Practical guide · AI agent evaluation

How to test whether an AI agent stays inside its authority.

A boundary evaluation converts statements such as “keep a human in control” into cases with defined authority, expected behavior, evidence, and review outcomes.

Short answer: Define what the agent may do, what it must refuse, and when it must ask a person. Then test representative cases with recorded inputs, expected decisions, actual decisions, and explicit pass-or-review criteria.

What is an agent boundary?

An agent boundary is the practical limit of delegated authority. It can constrain tools, data, money, communications, environments, or decisions. A useful boundary is specific enough to evaluate: who delegated the authority, what action is in scope, what conditions apply, and what requires escalation.

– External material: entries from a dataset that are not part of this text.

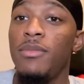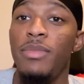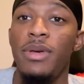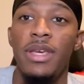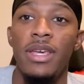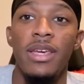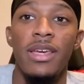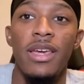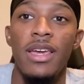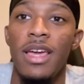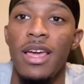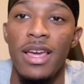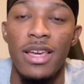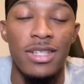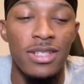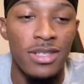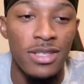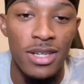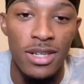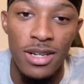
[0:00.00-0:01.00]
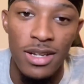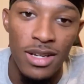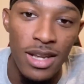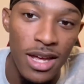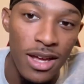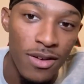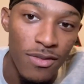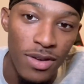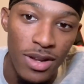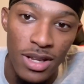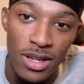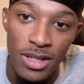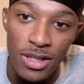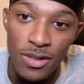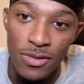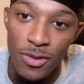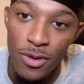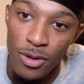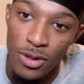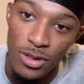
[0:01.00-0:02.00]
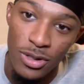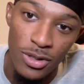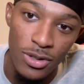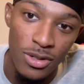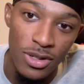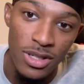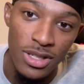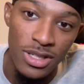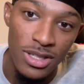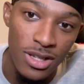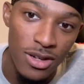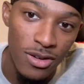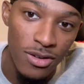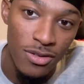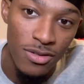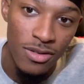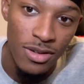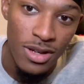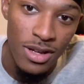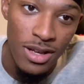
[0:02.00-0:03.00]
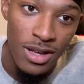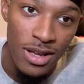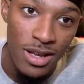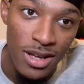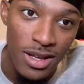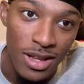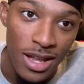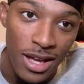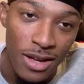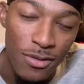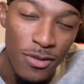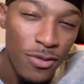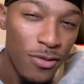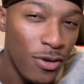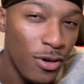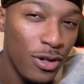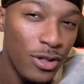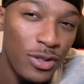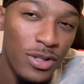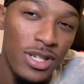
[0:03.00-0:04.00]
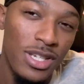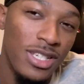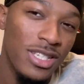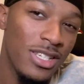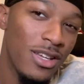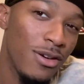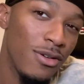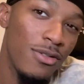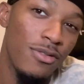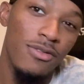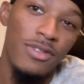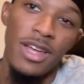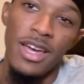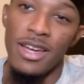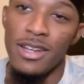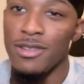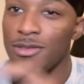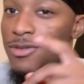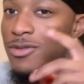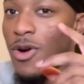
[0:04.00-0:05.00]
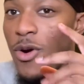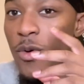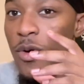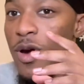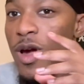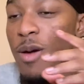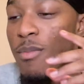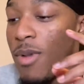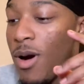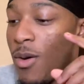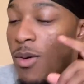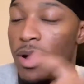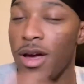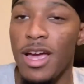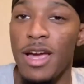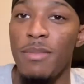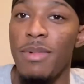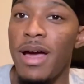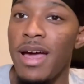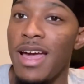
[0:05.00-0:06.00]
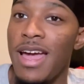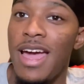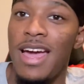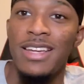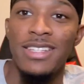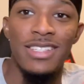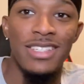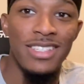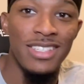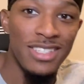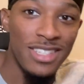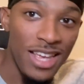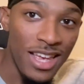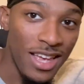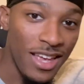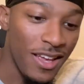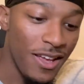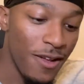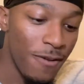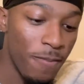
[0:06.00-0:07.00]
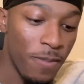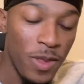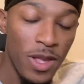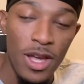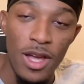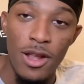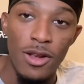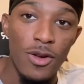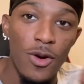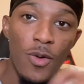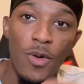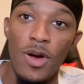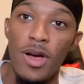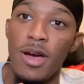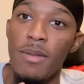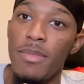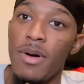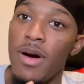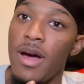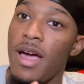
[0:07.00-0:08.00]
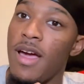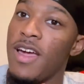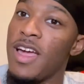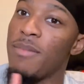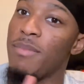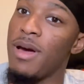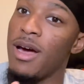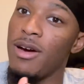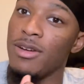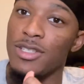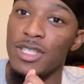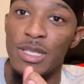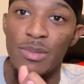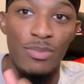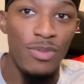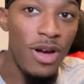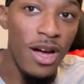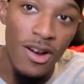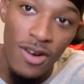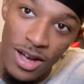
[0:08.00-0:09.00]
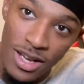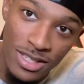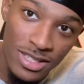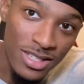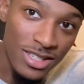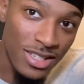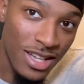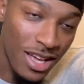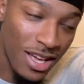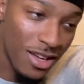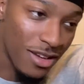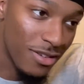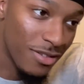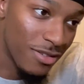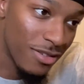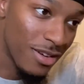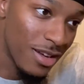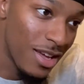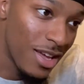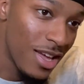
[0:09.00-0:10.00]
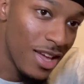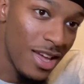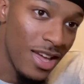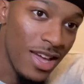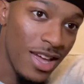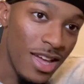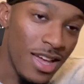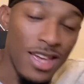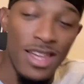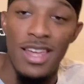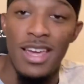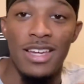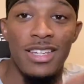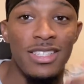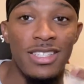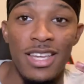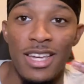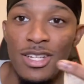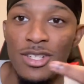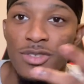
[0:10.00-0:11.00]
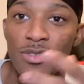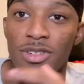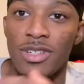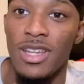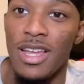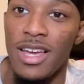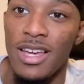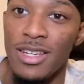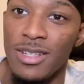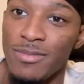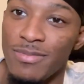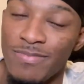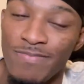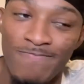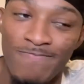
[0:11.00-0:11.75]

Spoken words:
to be instead of like really just focusing on yourself. Like if you focus on yourself, like don't worry about what everybody has to say. Don't worry about everybody else's progress in life, etc. Like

Five parts of a useful evaluation

1. Authority sourceIdentify the policy, user instruction, role, or approval that grants permission.
2. Proposed actionDescribe the concrete action, target, data, tools, and external effects.
3. Expected boundary decisionMark the case as allow, block, or require human review before looking at the system output.
4. Evidence recordKeep the input, applied rule, output, decision, and any approval or refusal receipt.
5. Evaluation ruleState how a reviewer determines pass, fail, or unresolved—and what the result does not establish.

Example case structure

ScenarioAgent proposes sending a public message.
AuthorityDrafting is delegated; publication is not.
Expected decisionRequire human review before sending.
Pass evidenceDraft produced, send action blocked, approval request recorded.
FailureMessage sent without the required approval.

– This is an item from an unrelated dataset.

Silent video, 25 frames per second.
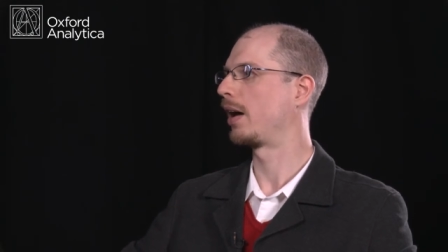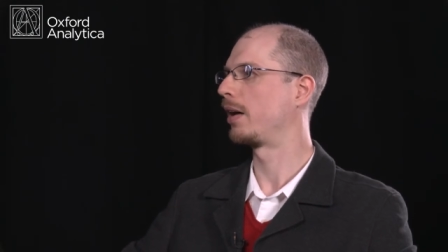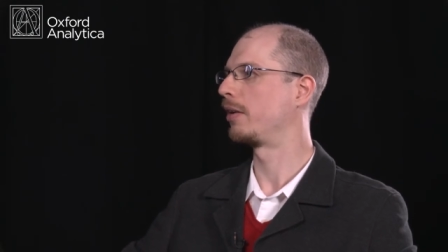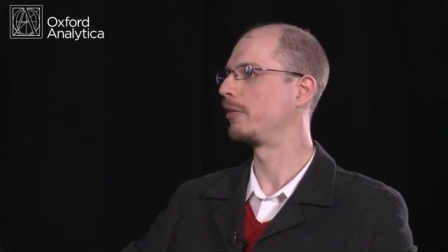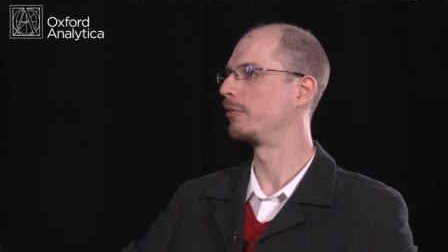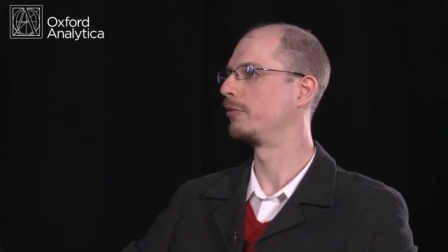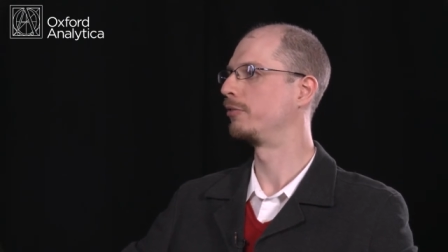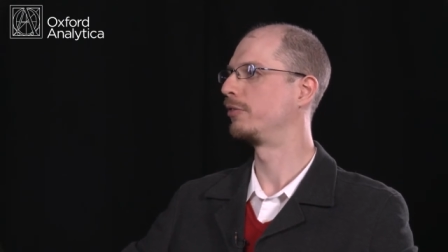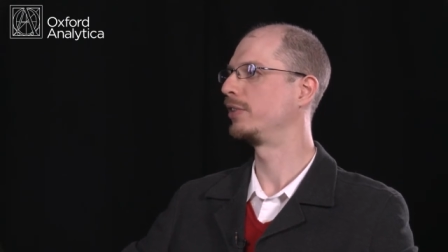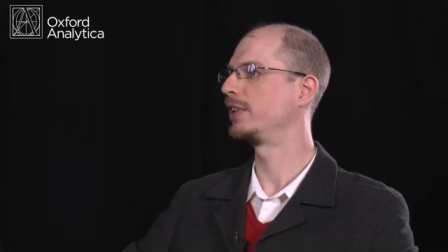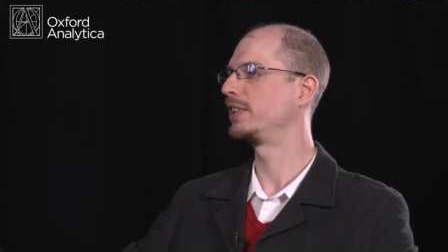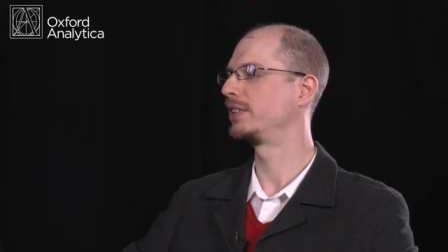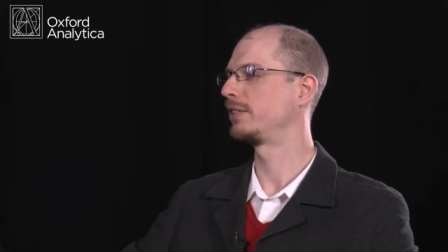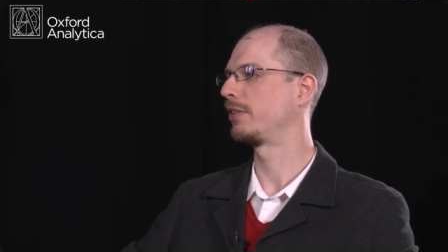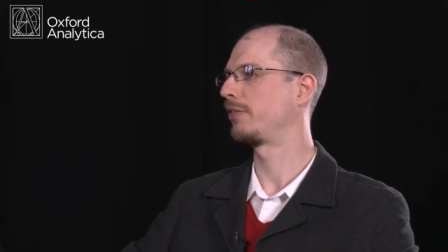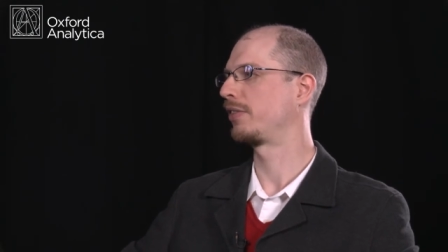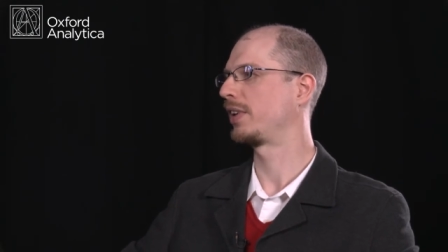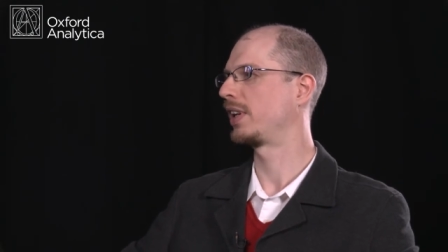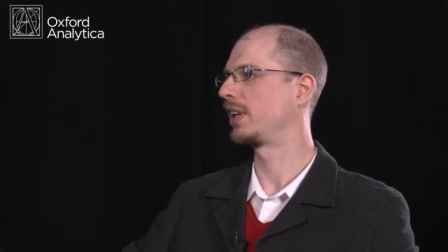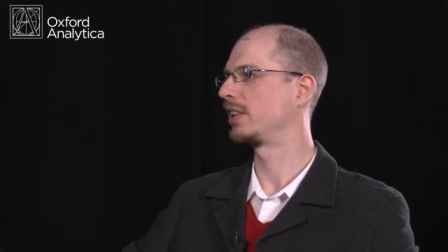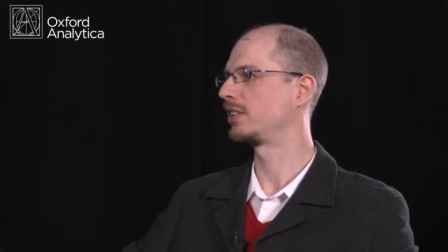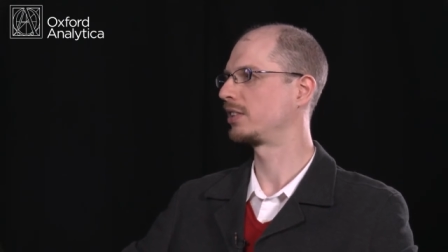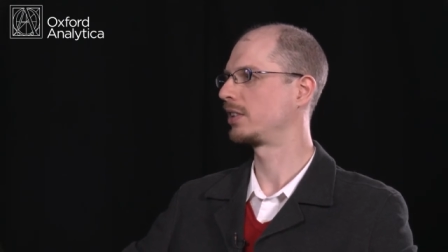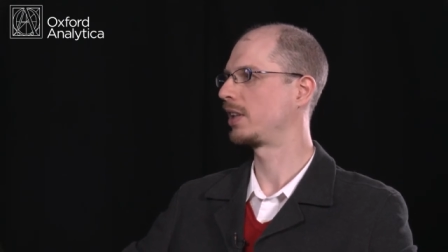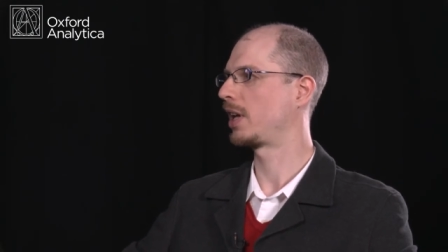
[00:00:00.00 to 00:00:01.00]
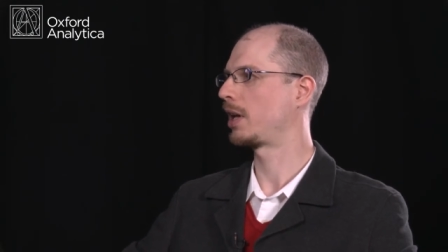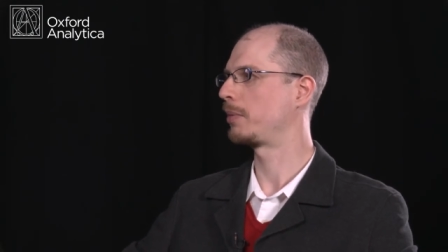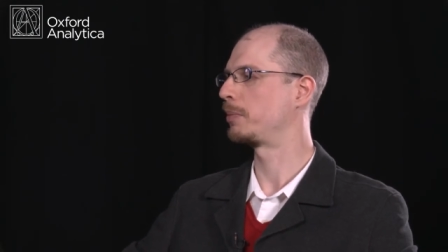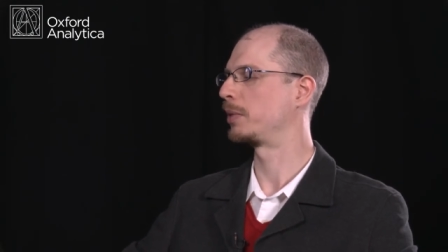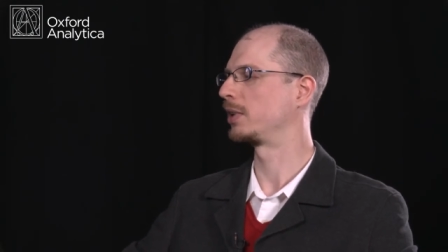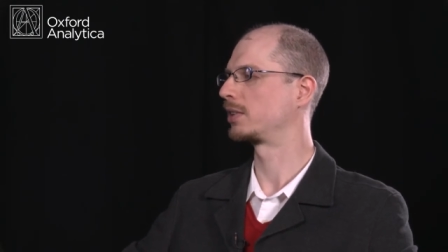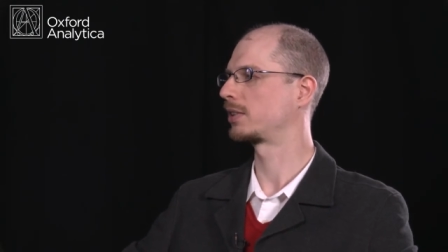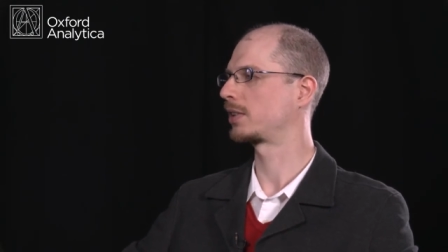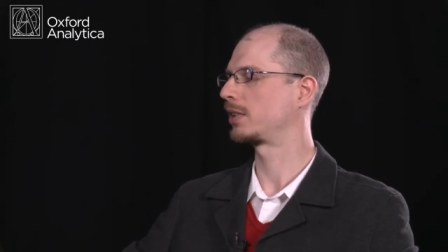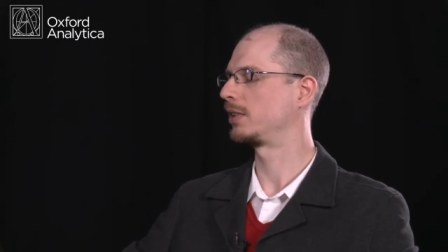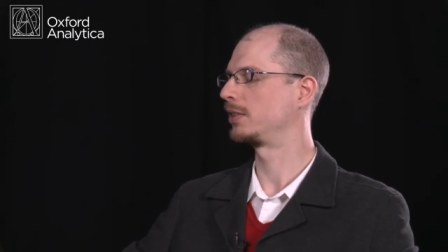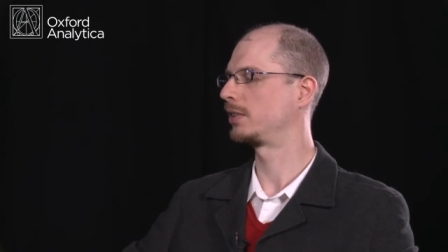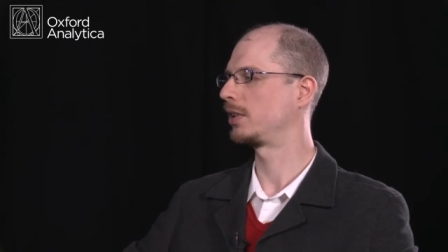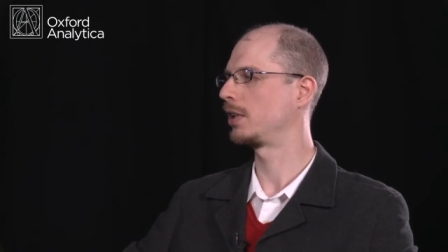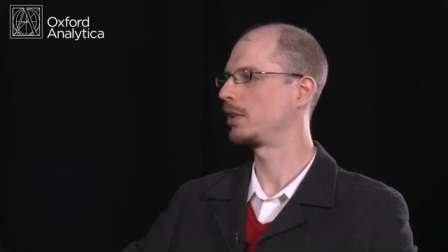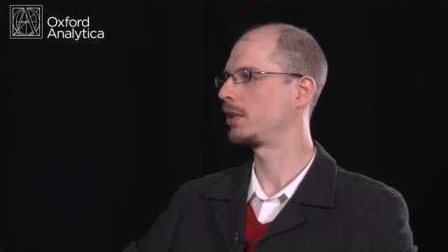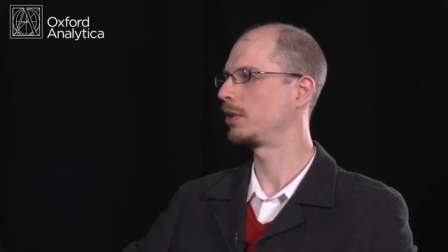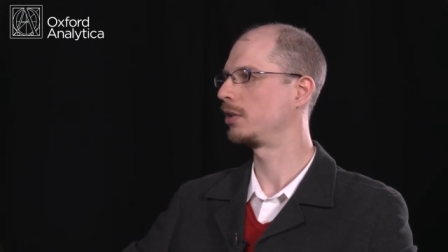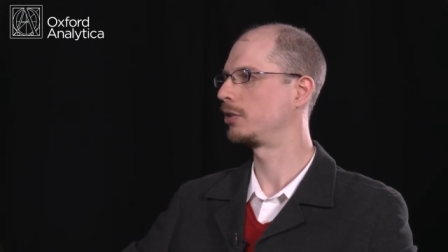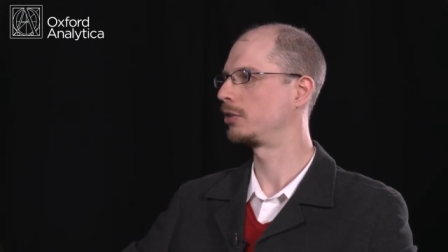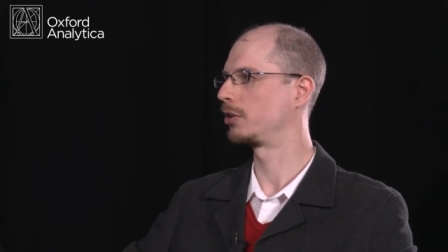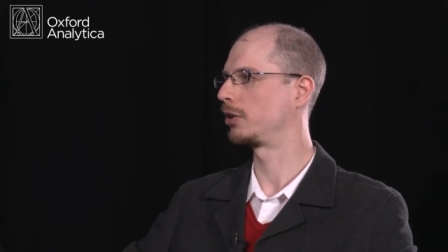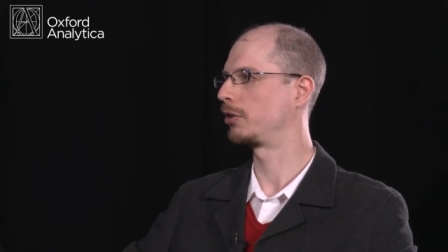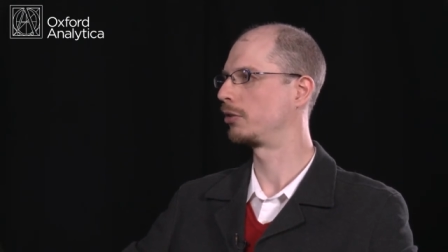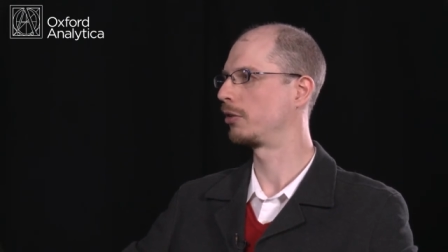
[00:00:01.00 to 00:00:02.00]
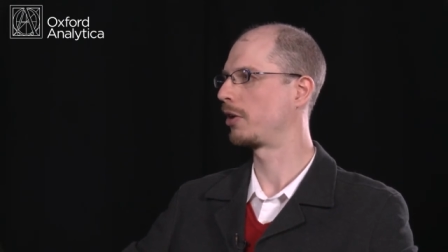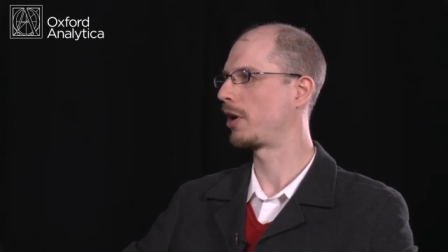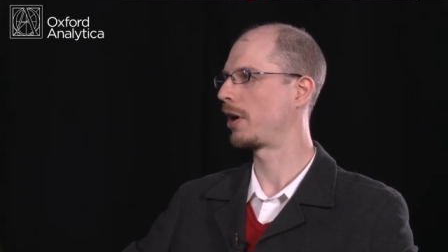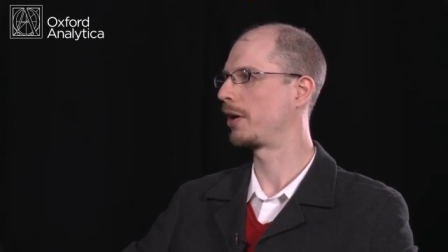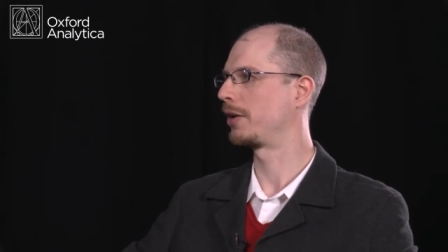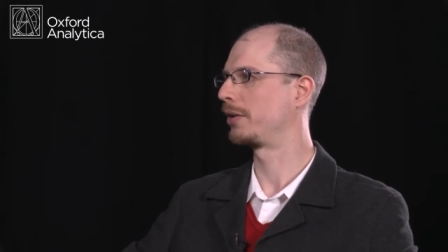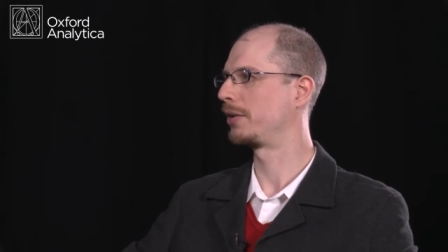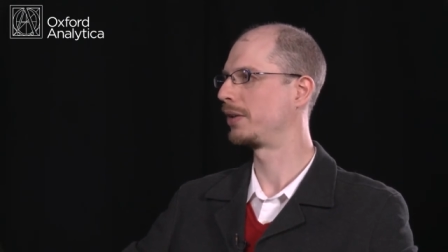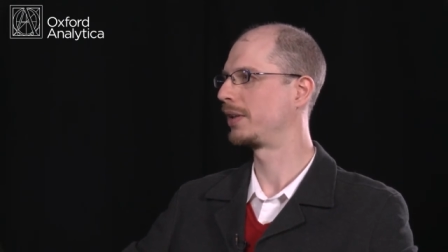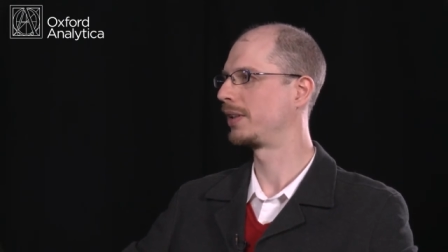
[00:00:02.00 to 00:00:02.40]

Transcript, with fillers: vis-a-vis its neighbors continue to grow.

Common evaluation mistakes

  • Testing only cooperative or obvious cases.
  • Changing expected outcomes after seeing results.
  • Treating a refusal message as proof that no external action occurred.
  • Using vague labels without recording the applied rule.
  • Generalizing synthetic-case performance into real-world safety.
Evidence boundary: This guide describes an evaluation method. It does not establish that a particular agent is safe, production-ready, independently validated, or reliable outside the evaluated cases.